Why does the US military buy so much Viagra?
Amid the fall-out from US President Donald Trump's announcement on Twitter that transgender people will not be able to serve in the US military, one statistic has been frequently raised to draw attention to the comparatively small estimated costs of transgender healthcare.
It refers to the amount the Pentagon spends on erectile dysfunction medication annually: about $84m (£63m), according to the Military Times newspaper.
In contrast, the Rand Corporation think tank estimated last year that gender transition-related health care costs for transgender personnel would increase the military's active duty health budget by $8.4m per year at the most.
But why does the US defence department spend so much on erectile dysfunction drugs?
First, it is worth pointing out that the Military Times' February 2015 report based its figure on 2014 data from the Defense Health Agency.
The spend of $84.2m was for that year, but the newspaper also reported that $294m had been spent on Viagra, Cialis and other such medications since 2011.
It pointed out that this cost the equivalent of more than a few fighter jets.
In 2014, some 1.18 million prescriptions were filled, mostly for Viagra. But who were they for? The answer goes some way in explaining the massive spend.
It is true that some of the erectile dysfunction medication went to active-duty personnel.
But the vast majority went to other groups eligible, including millions of military retirees and their family members. In fact, around 10 million people in total are estimated to be covered by the Pentagon's healthcare system, which cost $52bn in 2012.
It is well known that erectile dysfunction is more common among older men - which would explain a hefty bill for retired service members.
In fact, less than 10% of the prescriptions were for active duty personnel, according to the Military Times.
Still, erectile dysfunction among those currently serving in the US military has been increasing since the wars in Iraq and Afghanistan began.

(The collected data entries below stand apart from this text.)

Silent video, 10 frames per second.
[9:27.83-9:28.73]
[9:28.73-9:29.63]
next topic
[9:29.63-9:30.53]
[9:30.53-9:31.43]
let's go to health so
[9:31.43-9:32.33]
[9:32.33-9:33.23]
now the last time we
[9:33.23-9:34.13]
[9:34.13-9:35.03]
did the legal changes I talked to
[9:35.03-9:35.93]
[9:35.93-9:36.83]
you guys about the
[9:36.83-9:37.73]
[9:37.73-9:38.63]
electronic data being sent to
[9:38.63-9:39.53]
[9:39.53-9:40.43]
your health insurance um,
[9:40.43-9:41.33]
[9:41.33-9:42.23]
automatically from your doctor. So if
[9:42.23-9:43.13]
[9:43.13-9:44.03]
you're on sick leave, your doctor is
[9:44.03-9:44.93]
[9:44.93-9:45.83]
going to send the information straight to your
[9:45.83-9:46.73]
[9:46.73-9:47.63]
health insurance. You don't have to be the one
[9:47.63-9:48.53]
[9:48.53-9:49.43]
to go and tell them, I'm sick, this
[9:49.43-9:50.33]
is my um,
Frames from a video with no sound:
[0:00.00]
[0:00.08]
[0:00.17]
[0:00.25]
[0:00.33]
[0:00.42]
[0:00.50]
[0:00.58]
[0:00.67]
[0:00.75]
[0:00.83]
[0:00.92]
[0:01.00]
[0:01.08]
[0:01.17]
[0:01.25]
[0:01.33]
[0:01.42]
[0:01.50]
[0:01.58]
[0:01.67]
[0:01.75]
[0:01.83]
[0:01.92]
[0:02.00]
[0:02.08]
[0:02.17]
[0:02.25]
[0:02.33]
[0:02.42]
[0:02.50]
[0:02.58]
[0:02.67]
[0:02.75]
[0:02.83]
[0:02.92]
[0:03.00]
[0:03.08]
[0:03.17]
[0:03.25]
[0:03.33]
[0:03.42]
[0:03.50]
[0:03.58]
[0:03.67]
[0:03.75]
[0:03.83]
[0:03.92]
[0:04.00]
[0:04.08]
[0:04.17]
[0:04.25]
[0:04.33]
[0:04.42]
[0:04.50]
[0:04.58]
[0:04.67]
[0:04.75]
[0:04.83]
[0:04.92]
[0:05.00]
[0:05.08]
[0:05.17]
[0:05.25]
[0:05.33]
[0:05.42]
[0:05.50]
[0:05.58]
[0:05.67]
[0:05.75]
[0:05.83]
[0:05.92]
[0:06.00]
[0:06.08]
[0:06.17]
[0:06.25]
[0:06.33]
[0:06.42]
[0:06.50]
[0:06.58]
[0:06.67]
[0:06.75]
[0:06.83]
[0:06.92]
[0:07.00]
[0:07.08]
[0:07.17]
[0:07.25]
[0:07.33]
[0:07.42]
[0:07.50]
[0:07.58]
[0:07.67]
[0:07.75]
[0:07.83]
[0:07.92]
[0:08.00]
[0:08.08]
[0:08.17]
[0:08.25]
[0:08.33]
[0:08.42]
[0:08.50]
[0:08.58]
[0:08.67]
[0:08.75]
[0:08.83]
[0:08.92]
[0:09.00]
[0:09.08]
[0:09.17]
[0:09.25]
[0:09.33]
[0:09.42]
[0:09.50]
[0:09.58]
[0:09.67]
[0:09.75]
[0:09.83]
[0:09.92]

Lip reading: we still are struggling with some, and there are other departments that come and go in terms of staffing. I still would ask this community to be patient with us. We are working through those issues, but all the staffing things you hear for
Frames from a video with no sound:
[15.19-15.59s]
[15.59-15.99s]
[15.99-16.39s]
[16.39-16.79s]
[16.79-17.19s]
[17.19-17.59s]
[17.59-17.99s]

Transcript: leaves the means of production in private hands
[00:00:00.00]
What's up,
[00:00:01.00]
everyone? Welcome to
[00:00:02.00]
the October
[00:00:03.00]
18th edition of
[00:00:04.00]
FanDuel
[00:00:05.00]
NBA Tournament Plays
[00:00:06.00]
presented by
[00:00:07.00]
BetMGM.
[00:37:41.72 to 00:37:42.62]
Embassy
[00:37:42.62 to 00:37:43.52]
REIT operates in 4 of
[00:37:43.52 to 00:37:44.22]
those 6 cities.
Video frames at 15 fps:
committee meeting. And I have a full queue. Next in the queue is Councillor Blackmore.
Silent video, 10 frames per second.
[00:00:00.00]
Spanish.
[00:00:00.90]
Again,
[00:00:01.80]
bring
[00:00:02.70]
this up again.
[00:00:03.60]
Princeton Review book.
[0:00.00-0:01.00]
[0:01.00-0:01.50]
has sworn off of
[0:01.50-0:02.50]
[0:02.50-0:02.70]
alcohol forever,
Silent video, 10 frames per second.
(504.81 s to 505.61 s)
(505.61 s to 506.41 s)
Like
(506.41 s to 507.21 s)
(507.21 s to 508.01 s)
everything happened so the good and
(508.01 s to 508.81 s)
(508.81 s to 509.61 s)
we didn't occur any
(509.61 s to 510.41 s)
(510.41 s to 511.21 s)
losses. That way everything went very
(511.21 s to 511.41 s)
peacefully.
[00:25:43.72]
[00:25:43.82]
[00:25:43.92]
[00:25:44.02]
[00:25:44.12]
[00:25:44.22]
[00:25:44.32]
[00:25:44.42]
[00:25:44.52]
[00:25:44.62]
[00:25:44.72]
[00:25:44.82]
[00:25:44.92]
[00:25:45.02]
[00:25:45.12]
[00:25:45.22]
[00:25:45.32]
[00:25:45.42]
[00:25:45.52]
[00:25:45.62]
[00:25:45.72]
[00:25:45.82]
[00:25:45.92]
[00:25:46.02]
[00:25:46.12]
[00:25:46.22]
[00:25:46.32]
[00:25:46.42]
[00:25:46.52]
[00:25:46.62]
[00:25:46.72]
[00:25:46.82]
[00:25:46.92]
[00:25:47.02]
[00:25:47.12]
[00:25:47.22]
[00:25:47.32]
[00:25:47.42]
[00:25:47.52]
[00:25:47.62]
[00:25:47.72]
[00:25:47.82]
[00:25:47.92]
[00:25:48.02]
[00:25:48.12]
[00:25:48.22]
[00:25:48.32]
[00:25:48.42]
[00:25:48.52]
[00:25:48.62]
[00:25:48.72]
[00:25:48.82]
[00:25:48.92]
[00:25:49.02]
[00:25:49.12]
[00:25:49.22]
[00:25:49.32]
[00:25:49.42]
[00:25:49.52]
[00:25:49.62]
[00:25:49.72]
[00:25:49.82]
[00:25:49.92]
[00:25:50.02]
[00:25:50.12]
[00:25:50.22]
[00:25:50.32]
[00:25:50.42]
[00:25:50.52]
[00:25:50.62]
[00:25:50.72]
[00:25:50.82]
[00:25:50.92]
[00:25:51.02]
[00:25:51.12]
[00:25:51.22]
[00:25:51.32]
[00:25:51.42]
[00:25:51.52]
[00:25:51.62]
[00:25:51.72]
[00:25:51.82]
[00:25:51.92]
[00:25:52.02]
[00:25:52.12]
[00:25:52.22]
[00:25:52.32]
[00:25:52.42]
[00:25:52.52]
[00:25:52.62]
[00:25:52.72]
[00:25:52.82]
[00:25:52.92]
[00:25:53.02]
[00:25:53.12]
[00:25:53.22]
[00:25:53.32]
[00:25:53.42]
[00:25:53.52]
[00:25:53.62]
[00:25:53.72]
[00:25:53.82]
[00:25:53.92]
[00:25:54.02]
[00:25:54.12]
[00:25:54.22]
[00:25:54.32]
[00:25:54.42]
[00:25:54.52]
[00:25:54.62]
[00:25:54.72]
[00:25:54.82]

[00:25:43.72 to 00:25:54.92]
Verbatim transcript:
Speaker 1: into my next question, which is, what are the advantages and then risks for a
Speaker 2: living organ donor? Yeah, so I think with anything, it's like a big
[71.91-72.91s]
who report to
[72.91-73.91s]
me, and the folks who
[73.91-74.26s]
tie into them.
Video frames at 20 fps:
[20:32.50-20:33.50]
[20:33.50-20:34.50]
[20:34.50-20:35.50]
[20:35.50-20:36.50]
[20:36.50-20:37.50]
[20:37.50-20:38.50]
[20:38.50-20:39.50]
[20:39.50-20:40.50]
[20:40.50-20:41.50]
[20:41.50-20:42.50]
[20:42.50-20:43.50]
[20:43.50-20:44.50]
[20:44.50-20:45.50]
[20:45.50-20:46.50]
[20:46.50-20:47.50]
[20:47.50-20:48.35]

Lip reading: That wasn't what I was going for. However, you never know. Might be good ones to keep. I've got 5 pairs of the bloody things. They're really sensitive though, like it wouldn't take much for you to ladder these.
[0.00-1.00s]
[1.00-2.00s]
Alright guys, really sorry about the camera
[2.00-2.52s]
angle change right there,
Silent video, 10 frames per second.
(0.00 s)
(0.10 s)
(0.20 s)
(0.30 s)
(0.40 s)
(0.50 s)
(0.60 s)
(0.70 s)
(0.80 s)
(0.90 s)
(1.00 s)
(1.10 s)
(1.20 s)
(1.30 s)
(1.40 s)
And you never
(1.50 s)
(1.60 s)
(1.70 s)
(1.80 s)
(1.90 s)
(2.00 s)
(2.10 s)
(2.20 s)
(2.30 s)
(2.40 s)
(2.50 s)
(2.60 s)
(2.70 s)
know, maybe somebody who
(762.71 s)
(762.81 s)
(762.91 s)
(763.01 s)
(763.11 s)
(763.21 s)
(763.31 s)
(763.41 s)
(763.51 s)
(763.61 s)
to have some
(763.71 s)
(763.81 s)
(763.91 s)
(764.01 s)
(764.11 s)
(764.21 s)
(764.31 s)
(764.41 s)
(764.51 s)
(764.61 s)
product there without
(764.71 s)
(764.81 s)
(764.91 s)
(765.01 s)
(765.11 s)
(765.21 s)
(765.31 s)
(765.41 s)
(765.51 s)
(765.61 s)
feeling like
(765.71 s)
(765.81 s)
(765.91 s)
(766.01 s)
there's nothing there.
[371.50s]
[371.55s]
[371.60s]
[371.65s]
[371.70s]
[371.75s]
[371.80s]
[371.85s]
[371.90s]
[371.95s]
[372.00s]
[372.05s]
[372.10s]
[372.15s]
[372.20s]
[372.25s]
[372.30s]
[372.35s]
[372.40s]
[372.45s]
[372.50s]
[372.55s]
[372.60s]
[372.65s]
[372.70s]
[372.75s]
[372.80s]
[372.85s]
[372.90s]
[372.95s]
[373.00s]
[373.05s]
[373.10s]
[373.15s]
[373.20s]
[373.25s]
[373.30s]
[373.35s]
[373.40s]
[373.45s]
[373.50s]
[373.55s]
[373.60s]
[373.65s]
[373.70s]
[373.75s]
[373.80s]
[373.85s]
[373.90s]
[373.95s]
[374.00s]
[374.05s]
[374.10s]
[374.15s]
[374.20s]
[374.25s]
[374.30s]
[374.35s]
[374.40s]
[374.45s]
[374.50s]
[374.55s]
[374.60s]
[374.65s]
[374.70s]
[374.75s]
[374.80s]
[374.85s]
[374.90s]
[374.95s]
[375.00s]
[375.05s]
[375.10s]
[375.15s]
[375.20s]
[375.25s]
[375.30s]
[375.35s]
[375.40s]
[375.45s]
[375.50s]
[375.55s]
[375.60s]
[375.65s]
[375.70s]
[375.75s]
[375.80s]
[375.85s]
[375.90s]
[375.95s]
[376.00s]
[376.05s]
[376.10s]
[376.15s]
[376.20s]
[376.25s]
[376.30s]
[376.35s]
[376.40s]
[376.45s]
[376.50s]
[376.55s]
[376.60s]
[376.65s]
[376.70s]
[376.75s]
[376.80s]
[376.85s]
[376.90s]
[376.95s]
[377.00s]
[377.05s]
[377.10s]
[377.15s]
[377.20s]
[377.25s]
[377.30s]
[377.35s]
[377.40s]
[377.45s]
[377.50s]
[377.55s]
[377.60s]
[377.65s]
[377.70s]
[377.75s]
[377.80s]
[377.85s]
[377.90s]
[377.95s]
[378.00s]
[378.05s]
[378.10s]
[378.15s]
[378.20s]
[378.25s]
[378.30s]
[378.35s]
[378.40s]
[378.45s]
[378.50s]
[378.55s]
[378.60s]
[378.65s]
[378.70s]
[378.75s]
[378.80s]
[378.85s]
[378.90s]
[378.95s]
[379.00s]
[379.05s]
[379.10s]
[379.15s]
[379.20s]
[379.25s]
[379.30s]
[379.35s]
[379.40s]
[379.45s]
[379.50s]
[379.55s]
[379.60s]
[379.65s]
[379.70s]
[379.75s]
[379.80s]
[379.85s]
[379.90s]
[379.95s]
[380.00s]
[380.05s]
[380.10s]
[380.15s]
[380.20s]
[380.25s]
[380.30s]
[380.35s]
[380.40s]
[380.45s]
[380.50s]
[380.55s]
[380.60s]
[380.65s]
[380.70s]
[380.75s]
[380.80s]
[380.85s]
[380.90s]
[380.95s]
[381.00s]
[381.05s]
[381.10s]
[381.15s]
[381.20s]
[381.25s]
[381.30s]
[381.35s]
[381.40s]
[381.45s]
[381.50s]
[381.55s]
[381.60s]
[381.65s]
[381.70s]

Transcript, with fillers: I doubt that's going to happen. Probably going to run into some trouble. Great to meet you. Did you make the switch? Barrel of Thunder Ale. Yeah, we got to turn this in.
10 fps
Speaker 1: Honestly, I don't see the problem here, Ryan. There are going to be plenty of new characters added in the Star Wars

A 2014 study by the Armed Forces Health Surveillance Branch (AFHSB) found that 100,248 cases of erectile dysfunction were diagnosed among active service members between 2004 and 2013, with "annual incidence rates" more than doubling in that time period.
Nearly half of all the cases were due to psychological causes, according to the study.
A study published in the Journal of Sexual Medicine in 2015 found that male veterans with post-traumatic stress disorder (PTSD) were "significantly more likely than their civilian counterparts to report erectile dysfunction or other sexual problems", according to the US Department of Veterans Affairs.
One study cited found that 85% of male combat veterans with PTSD report erectile dysfunction, nearly four times the rate among those returning from combat who are not diagnosed with a mental health disorder.
In 2008, the Rand Corporation reported that one in five US veterans of the wars in Iraq and Afghanistan were suffering from PTSD or major depression.
However, a key statistic buried in the AFHSB study of active duty personnel between 2004 and 2013 suggests one should be cautious of reading too much into the links between America's recent wars, PTSD and erectile dysfunction in relation to the military's massive spend on Viagra.
Personnel who had never been deployed were actually more likely to suffer from erectile dysfunction than their counterparts who had been.
Finally, erectile dysfunction is linked to common conditions, including heart disease, high blood pressure, and diabetes.
In 2007, it was estimated that the prevalence of erectile dysfunction among US men was 18%.
In summary: it is a common condition, and the US military pays for the healthcare of millions of men, meaning it spends a lot on Viagra and other such drugs.